[WHAT THE EXERCISE ASKS]
Check each line of the entries below for the string "frames"; copy every line where it appears.

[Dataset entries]
*-*-*
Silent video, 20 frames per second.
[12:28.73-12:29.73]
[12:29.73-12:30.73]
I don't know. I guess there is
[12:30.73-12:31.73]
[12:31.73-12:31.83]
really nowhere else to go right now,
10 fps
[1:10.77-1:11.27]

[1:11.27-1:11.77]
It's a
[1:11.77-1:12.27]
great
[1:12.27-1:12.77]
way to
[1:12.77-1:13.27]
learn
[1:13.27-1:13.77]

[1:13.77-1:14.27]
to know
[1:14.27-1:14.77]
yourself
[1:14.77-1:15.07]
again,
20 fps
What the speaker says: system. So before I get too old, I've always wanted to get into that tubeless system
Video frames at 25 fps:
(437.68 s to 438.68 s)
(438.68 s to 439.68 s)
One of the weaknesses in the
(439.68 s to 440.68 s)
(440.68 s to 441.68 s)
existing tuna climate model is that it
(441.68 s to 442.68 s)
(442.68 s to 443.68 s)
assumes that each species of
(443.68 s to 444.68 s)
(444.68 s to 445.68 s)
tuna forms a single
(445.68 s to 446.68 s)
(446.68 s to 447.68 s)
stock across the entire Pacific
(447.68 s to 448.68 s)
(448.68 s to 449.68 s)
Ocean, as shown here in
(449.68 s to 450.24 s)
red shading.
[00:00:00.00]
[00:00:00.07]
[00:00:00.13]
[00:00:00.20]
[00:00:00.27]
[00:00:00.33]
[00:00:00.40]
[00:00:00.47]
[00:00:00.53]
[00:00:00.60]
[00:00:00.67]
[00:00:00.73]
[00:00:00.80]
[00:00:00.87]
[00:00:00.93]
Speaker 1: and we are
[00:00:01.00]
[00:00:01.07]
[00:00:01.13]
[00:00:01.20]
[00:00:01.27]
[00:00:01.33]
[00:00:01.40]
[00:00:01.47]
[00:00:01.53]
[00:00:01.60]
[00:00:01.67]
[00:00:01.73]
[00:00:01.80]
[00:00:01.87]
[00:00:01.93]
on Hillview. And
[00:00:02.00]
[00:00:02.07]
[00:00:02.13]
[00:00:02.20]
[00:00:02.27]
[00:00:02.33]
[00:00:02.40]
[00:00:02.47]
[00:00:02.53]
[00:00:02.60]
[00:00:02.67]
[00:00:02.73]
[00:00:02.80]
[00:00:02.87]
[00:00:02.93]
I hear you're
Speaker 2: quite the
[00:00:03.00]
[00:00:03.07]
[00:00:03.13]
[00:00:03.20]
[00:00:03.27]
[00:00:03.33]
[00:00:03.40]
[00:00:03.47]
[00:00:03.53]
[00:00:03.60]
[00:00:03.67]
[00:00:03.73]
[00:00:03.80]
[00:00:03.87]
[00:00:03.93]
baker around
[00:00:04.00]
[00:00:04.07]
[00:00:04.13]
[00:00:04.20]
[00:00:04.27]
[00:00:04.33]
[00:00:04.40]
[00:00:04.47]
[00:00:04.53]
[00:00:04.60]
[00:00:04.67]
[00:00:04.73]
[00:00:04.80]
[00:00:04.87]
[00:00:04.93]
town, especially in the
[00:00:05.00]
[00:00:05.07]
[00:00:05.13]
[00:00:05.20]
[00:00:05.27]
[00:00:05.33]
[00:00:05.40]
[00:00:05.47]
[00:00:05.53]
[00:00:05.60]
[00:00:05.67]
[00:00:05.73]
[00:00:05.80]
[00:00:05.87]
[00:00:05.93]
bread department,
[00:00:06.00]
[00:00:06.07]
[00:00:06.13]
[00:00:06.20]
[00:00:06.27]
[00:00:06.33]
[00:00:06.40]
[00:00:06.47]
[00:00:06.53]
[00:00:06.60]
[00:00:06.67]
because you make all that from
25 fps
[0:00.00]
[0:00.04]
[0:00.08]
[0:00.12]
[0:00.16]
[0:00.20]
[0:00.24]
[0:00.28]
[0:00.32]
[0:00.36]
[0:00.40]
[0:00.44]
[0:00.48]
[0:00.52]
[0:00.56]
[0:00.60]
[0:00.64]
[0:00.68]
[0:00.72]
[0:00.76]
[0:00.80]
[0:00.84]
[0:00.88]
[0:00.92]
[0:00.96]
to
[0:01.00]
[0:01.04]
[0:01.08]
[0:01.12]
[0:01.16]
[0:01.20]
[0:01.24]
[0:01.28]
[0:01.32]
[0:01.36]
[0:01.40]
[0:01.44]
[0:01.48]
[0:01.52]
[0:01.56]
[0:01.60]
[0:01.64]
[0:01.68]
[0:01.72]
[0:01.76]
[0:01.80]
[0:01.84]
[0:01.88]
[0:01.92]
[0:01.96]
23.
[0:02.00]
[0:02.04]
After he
*-*-*
[WRITTEN RESPONSE]
Silent video, 20 frames per second.
Video frames at 25 fps:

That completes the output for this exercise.